WHAT THE TASK ASKS: Begin at the line below that has "Frames from a". Stop after the line that has "[0:03.00-0:03.30]", repeating each line exactly and leaving out the pictures.

Segment Start: EXCERPTED DATA

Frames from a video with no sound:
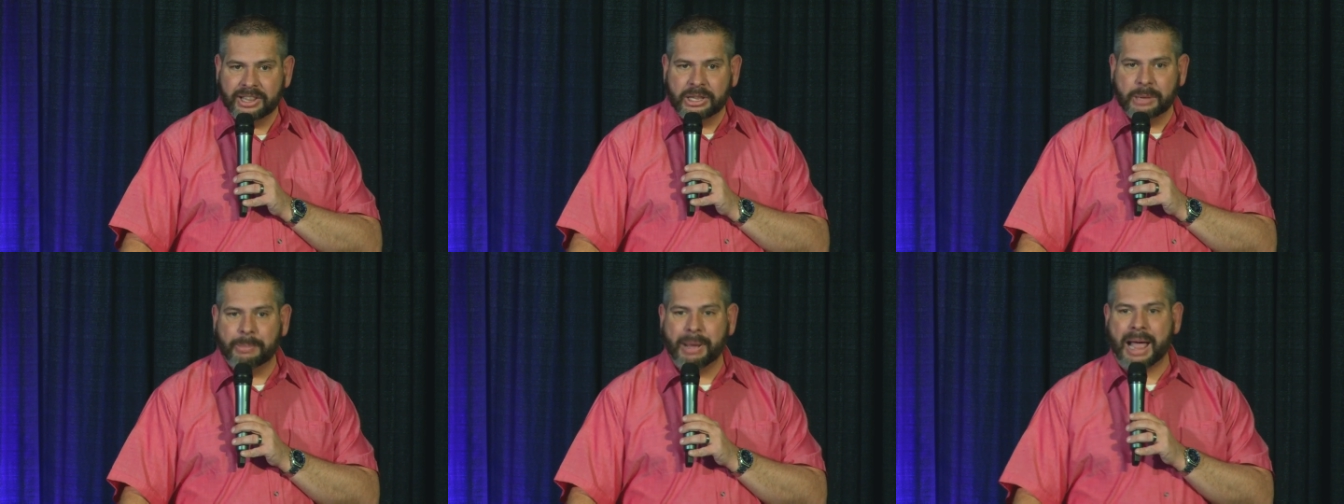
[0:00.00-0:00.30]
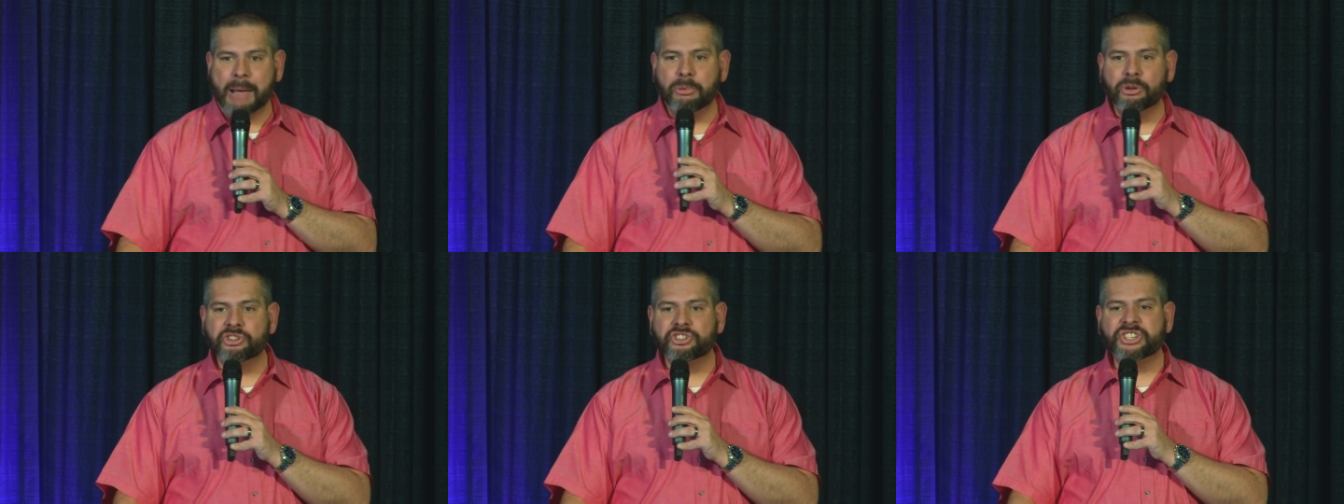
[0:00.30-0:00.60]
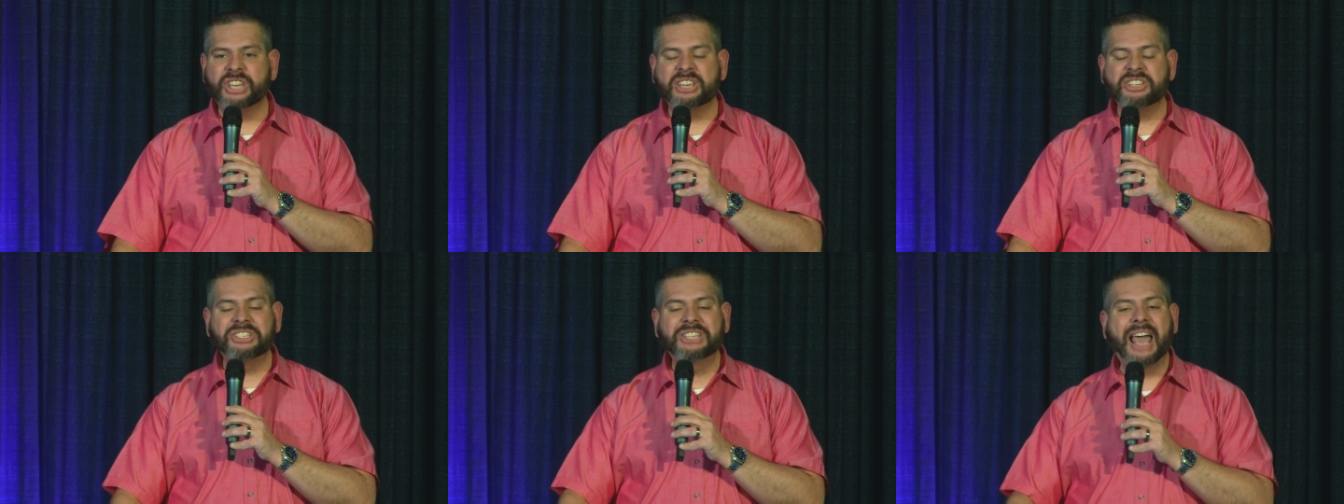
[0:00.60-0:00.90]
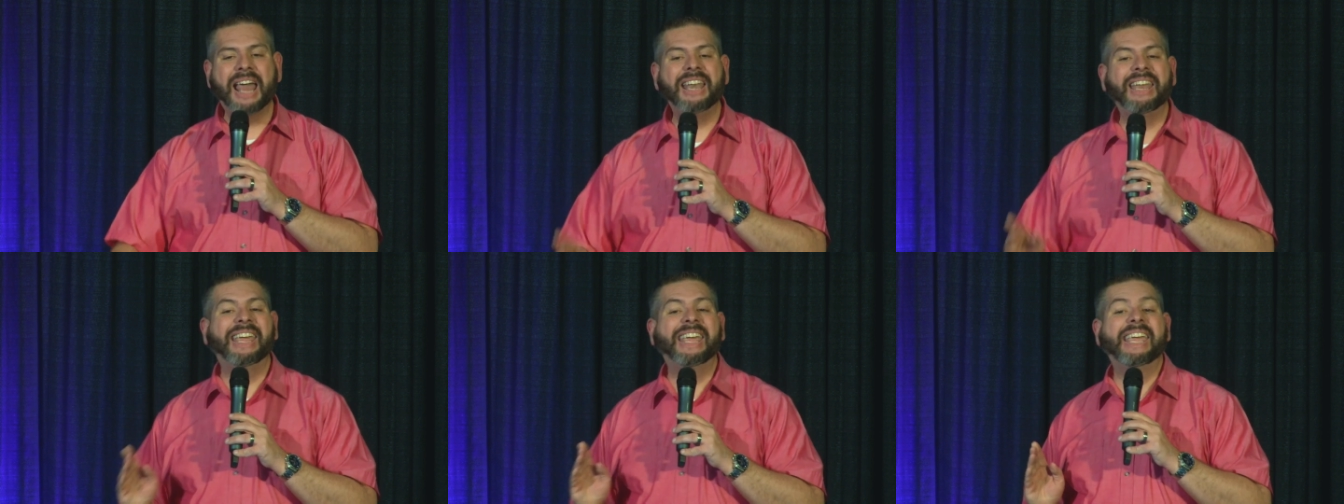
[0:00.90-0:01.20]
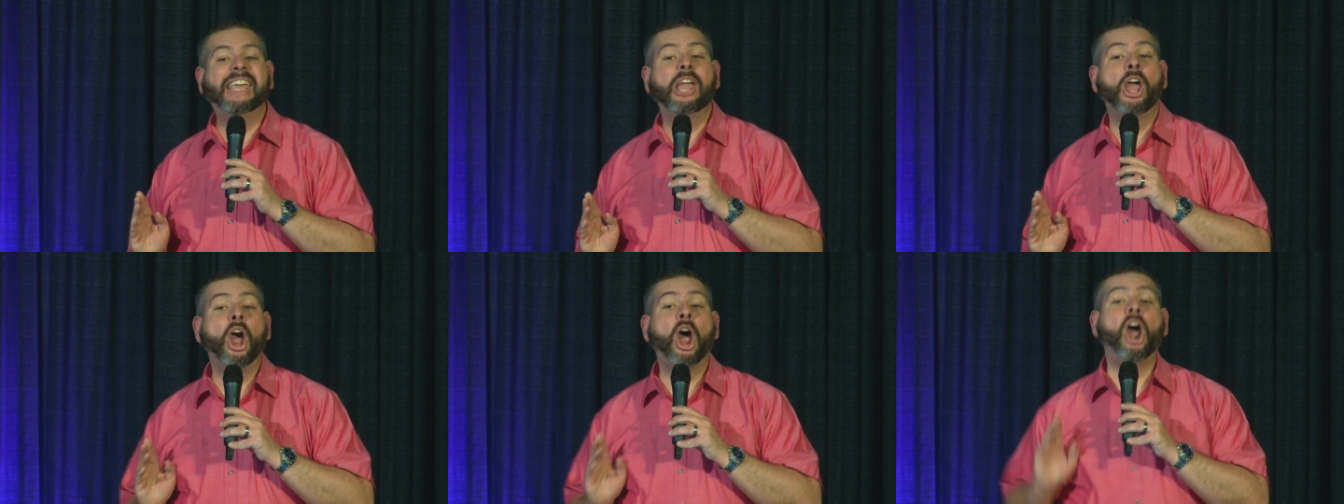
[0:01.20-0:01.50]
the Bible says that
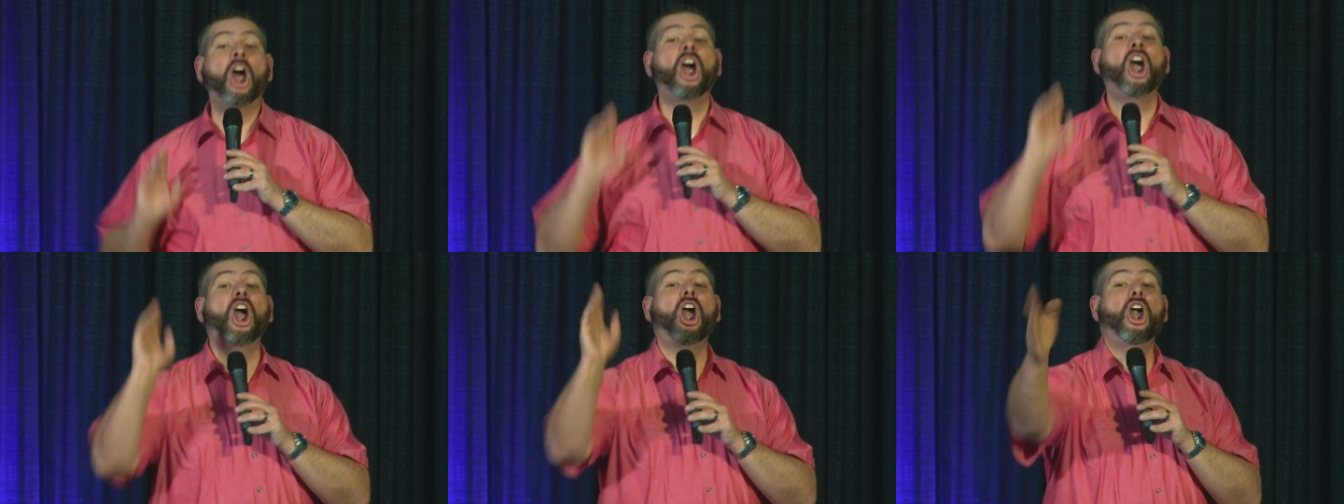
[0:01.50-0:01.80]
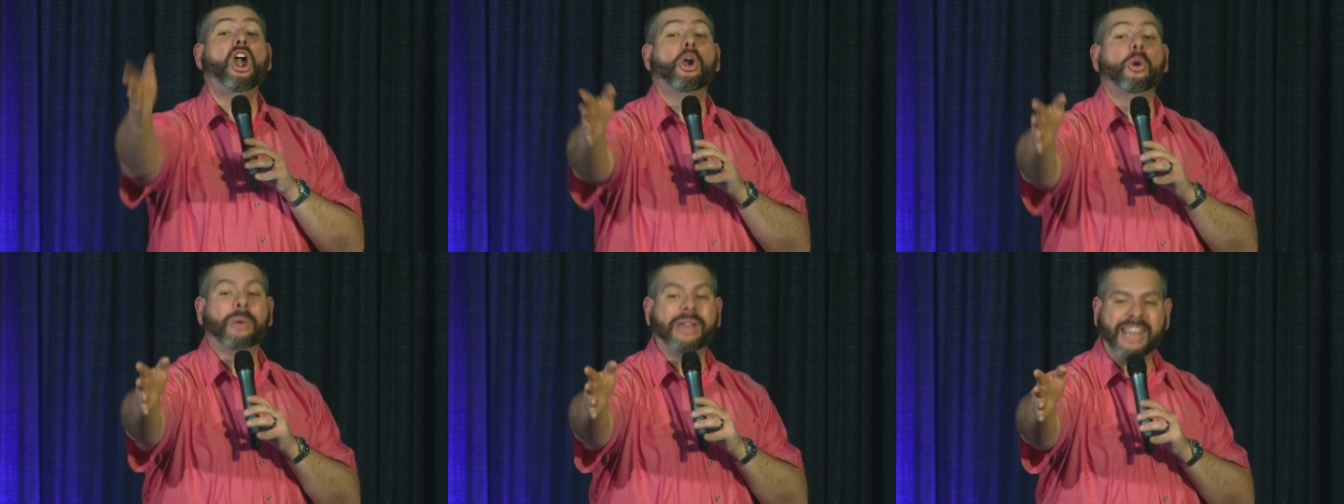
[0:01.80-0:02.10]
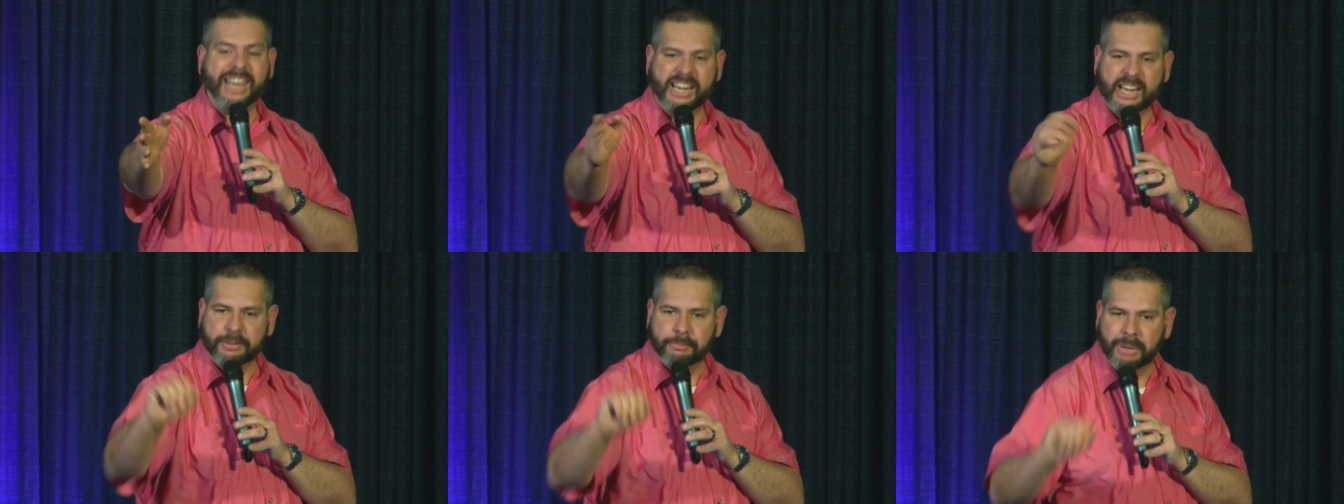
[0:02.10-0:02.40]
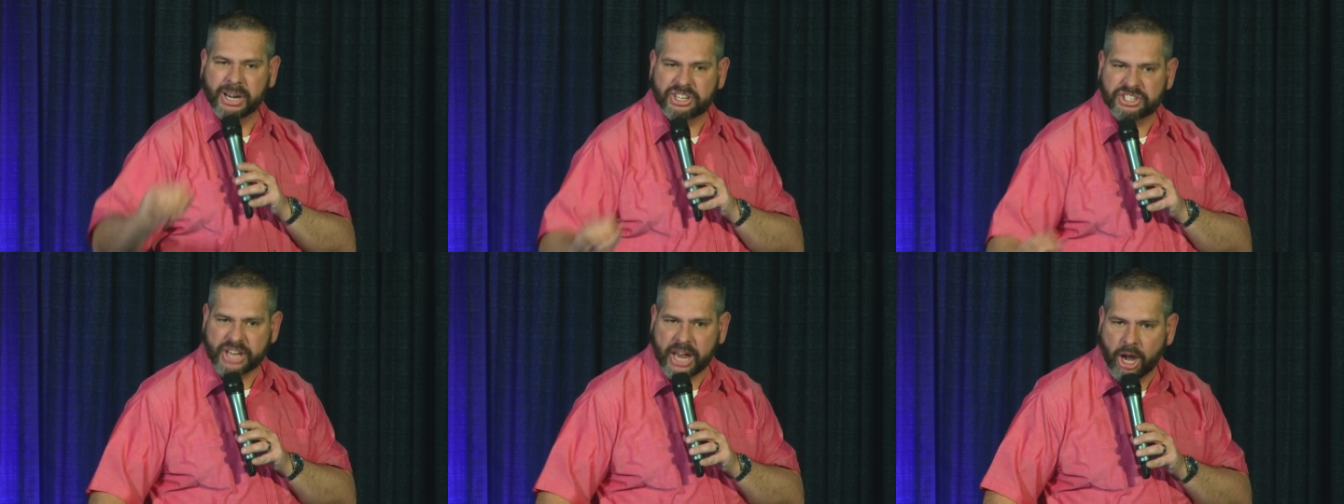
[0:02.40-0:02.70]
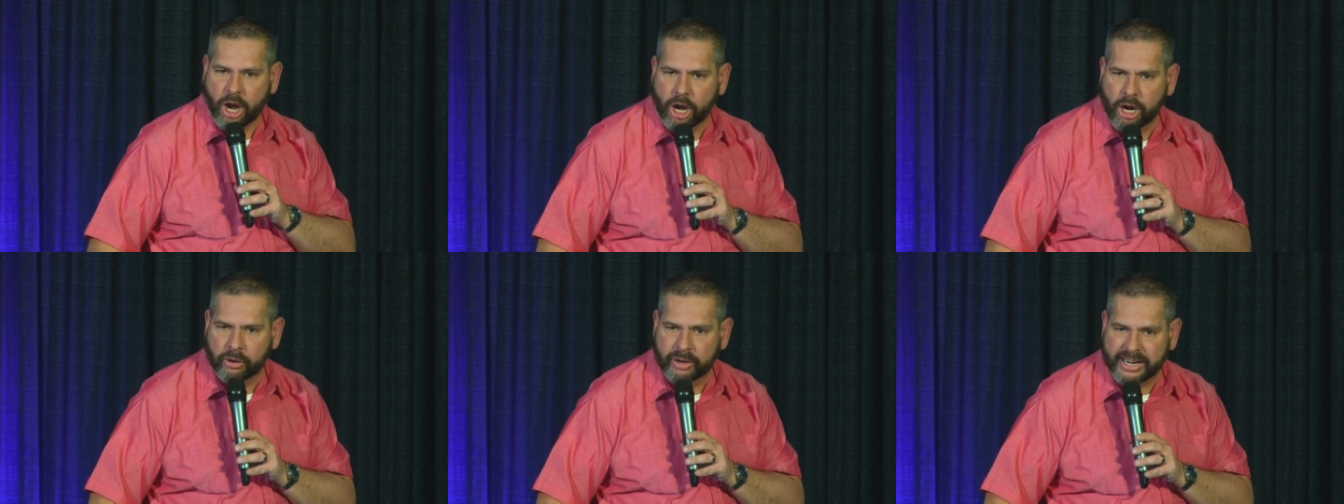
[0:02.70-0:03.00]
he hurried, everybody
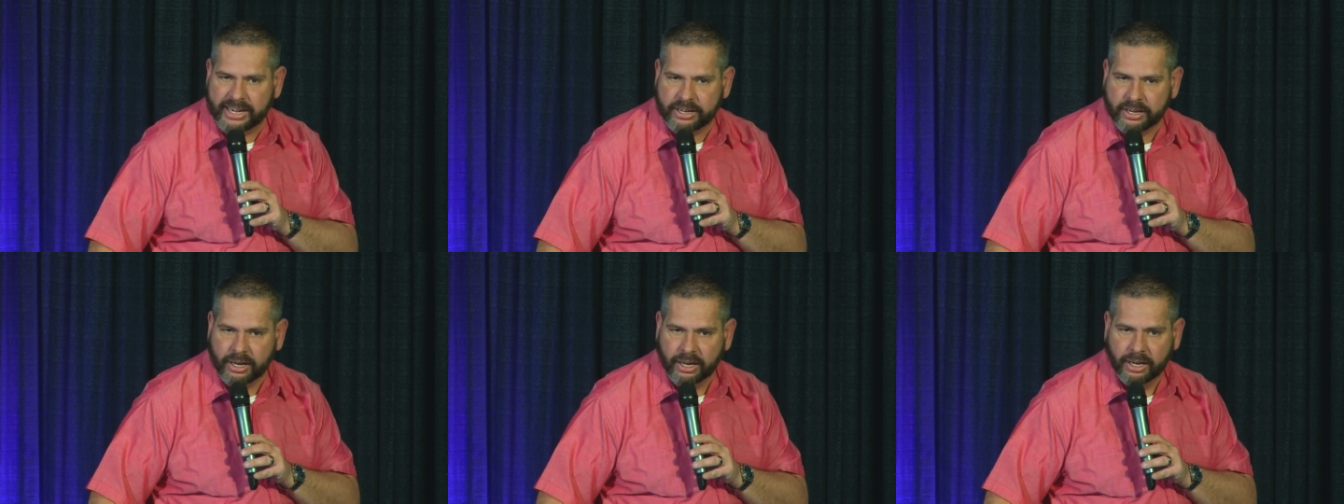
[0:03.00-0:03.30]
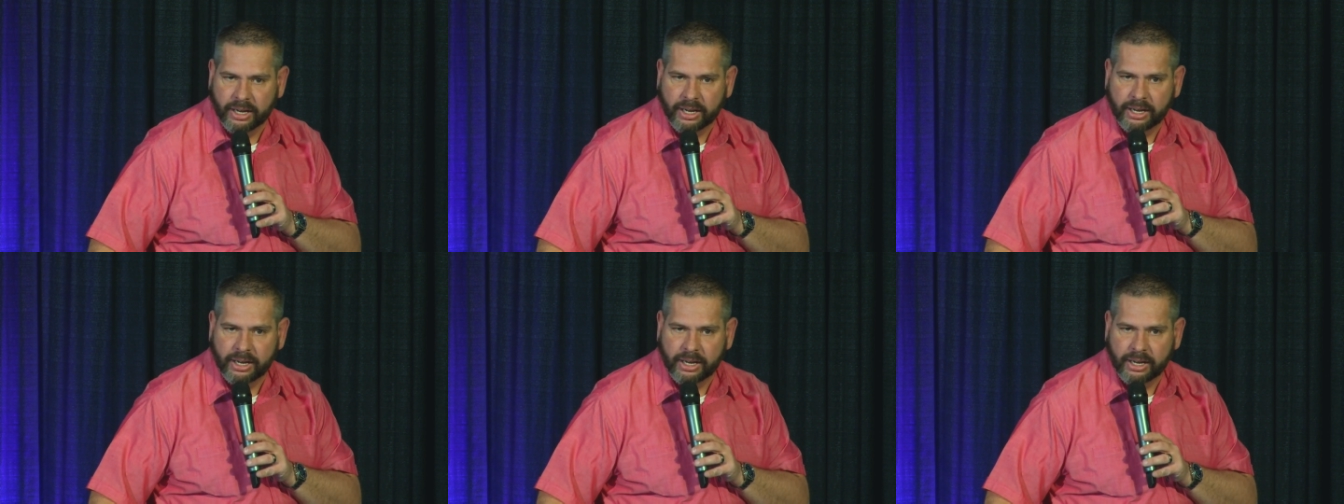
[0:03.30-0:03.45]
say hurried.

Segment End: EXCERPTED DATA
Segment Start: EXCERPTED DATA

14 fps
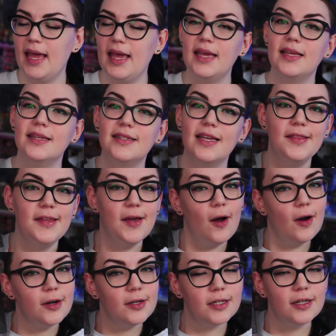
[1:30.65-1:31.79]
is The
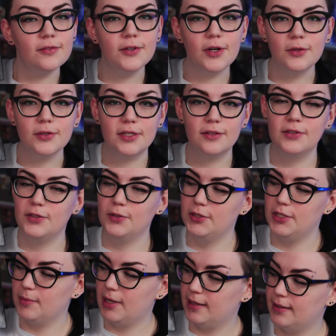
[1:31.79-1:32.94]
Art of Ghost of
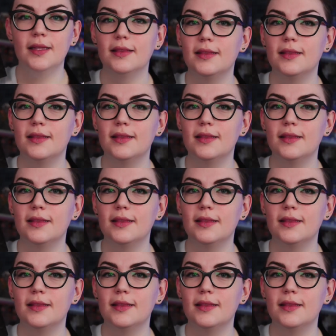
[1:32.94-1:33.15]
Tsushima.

Segment End: EXCERPTED DATA

OUTPUT:
Frames from a video with no sound:
[0:00.00-0:00.30]
[0:00.30-0:00.60]
[0:00.60-0:00.90]
[0:00.90-0:01.20]
[0:01.20-0:01.50]
the Bible says that
[0:01.50-0:01.80]
[0:01.80-0:02.10]
[0:02.10-0:02.40]
[0:02.40-0:02.70]
[0:02.70-0:03.00]
he hurried, everybody
[0:03.00-0:03.30]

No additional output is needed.